Im ersten Teil ihres Buches fassen sie deshalb Phänomene zusammen, die wir seit einiger Zeit kennen, wie die in vielen Bereichen auftretende enormen Beschleunigung der Naturvernutzung, der Umgestaltung der Erde seit dem Eintritt in das sog. „Anthropozän“ und deren gefährlichen Folgen. Solche sich beschleunigenden Verbrauchskurven bei begrenzten Ressourcen führen in dynamischen Systemen regelmäßig zu Zusammenbrüchen, wie Menschen und Ökosysteme sie auch schon in früheren Zeiten in regionalen Maßstäben erleben mussten. Wir erzählen meist nur jene Geschichten, in denen die Rettung doch noch gelang – aber was, wenn nicht? Diese Frage lässt sich nicht mehr zurückstellen. Vier von neun sog. Planetaren Belastungsgrenzen sind bereits überschritten, beim Klimawandel ist das in wenigen Jahren zu erwarten. Dieses „Überschreiten“ kennzeichnet jeweils einen „Point of no return“ und diese negativen Entwicklungen verstärken sich im allgemeinen gegenseitig in gefährlicher Weise.
Wie vorherige netzwerkartigen Zusammenhänge sehr plötzlich zusammenbrechen können, darüber geben Erkenntnisse aus den Komplexitätswissenschaften seit vielen Jahren immer bessere Auskunft.
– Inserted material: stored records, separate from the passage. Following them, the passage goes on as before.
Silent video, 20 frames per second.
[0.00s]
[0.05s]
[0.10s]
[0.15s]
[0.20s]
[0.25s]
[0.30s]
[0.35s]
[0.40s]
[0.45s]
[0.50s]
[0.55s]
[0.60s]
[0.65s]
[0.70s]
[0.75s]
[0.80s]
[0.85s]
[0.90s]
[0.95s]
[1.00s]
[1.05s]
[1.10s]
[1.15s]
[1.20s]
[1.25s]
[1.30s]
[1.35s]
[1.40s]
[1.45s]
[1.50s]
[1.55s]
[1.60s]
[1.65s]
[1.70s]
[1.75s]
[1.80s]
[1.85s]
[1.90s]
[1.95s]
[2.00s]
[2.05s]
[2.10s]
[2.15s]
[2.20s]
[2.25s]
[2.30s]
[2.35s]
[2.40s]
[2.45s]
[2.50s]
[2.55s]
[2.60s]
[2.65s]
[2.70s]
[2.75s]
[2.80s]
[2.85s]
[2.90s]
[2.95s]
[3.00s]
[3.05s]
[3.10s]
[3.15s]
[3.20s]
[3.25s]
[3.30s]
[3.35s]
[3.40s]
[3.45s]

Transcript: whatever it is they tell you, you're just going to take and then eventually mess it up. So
Es gibt z.B. Warnsignale und es wäre wirklich verantwortungslos, aus Angst vor der Katastrophe derartige Forschungen zu unterlassen und auf mögliches Wissen darüber zu verzichten, weil ein Ernstnehmen der existenziellen Risiken vielleicht die Rettungs-Moral verderben könnte.
Die Wissenschaft vom möglichen Kollaps bezieht sich auf die Zukunft und von der wissen wir, dass sie ungewiss ist. Aus dieser Unsicherheit können wir jedoch nur schließen, dass wir einer möglichen Gefahr umso verantwortungsvoller zuvor handeln müssen. Zuvor-Handeln nicht nur für eine Verhinderung, sondern auch für einen verantwortungsvollen Umgang mit dem, was trotzdem passieren kann. Menschen sind vorsorgende Wesen und antizipierende Wesen – das Sich-Einlassen auf Schlimmes und das Schlimmste gehört dazu, um menschlich damit umgehen zu können. Es gilt, sich auch auf eine vernünftige „Politik des Zusammenbruchs“ vorzubereiten, je eher und je gründlicher umso besser. Dazu gehört dann auch die Trauer um die verlorenen Zukünfte, die wir uns ohne die schon eingeleiteten Desaster gewünscht hätten.
Es gibt bereits mehrere Konzepte, z.B. „Deep Adaptation“ und die an der Tiefenökologie orientierten Arbeiten und Gruppenpraxen von Joanna Macy, die sich diesen heranrückenden großen Gefährdungen widmen. Meiner Einschätzung nach ist das „Handbuch der Kollapsologie“ in seiner Sachlichkeit wie auch der Angemessenheit an die Herausforderung das wichtigste Buch zu diesem Thema und deshalb unbedingt zu empfehlen.